Y no podía faltar el periodista de turno: Osvaldo Rodríguez, de Prensa Latina, que se ha encargado de ponerle la guinda al pastel del ridículo. Dice que el diálogo fue a solicitud de Estados Unidos, que Cuba aceptó, que todo está controlado. Pero luego admite que el silencio del Partido es «su principal arma».

¡Qué bonito! El silencio como arma, cuando lo que hace falta son verdades, transparencia y respeto a la institucionalidad.

Rodríguez, que se sabe de memoria el manual del buen revolucionario, se olvida de que el periodismo no es repetir consignas, sino preguntar. Pero usted, compañero Osvaldo, prefiere los viajes al extranjero, las largas estancias en Panamá y el asiento en la primera fila antes que hacer su trabajo. Un oportunista que se sube al carro del Cangrejo para no perderse el próximo viaje.

El riesgo de seguir bajo los Castro

Porque el problema de fondo no es El Cangrejo, que al fin y al cabo es un producto más de este régimen de nepotismo y amiguismo.
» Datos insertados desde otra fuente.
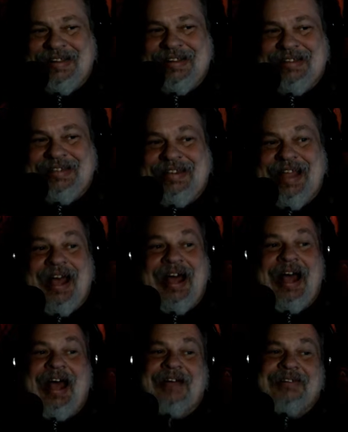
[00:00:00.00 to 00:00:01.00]

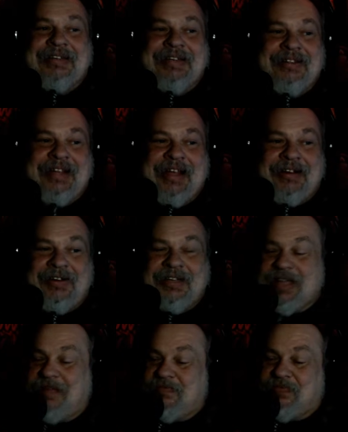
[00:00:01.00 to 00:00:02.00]
yeah, I had to do that,
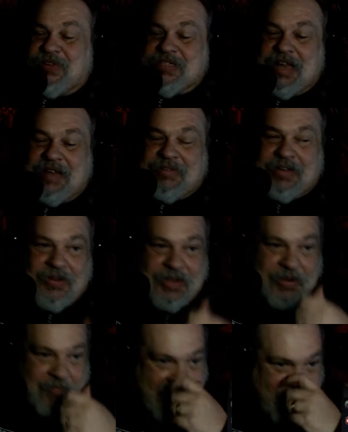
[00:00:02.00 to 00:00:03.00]
Chris. I'm fixing to have to go
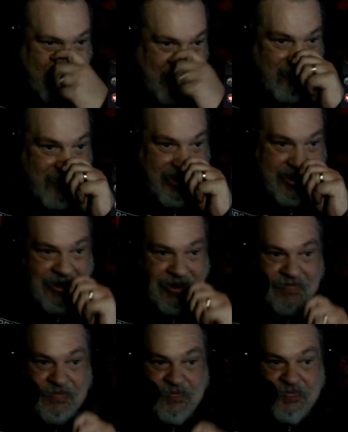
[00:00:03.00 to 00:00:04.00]
get my grill ready
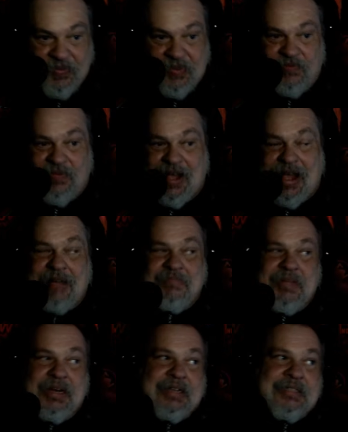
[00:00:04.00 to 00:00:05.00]
in 5
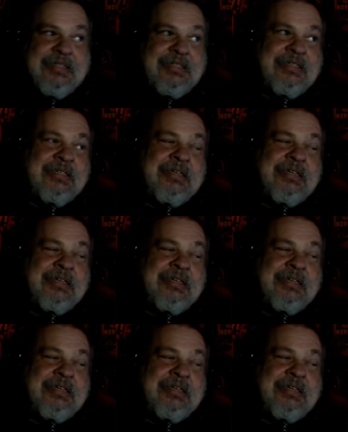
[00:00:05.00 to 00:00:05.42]
minutes.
El problema son los que lo defienden con uñas y dientes, los que convierten el error en acierto y la arbitrariedad en principio revolucionario. Esa defensa a ultranza del acto más antidemocrático que se recuerda en décadas no es otra cosa que el reflejo de un poder que ya no sabe gobernar sin mentiras.

¿Dónde quedó la institucionalidad que tanto pregonan? ¿Dónde quedó el debate interno? ¿Dónde quedó el pueblo, que siempre es el último en enterarse?

El abuelo tirano, Fidel Castro, lo advirtió: solo nosotros mismos podemos destruir la Revolución. Y estos señores, con sus silencios cómplices, sus justificaciones absurdas y su falta de vergüenza, están cavando la tumba del régimen que dicen defender. Mientras tanto, El Cangrejo sigue suelto, los aduladores aplauden o se alistan para nuevas felaciones, y el pueblo mira con desdén este circo de horrores. Porque Cuba, que pensaba estar a punto de salirse del yugo de los Castro de una vez, corre el riesgo de eternizarse a la sombra de un apellido que la ha llenado de ignominia.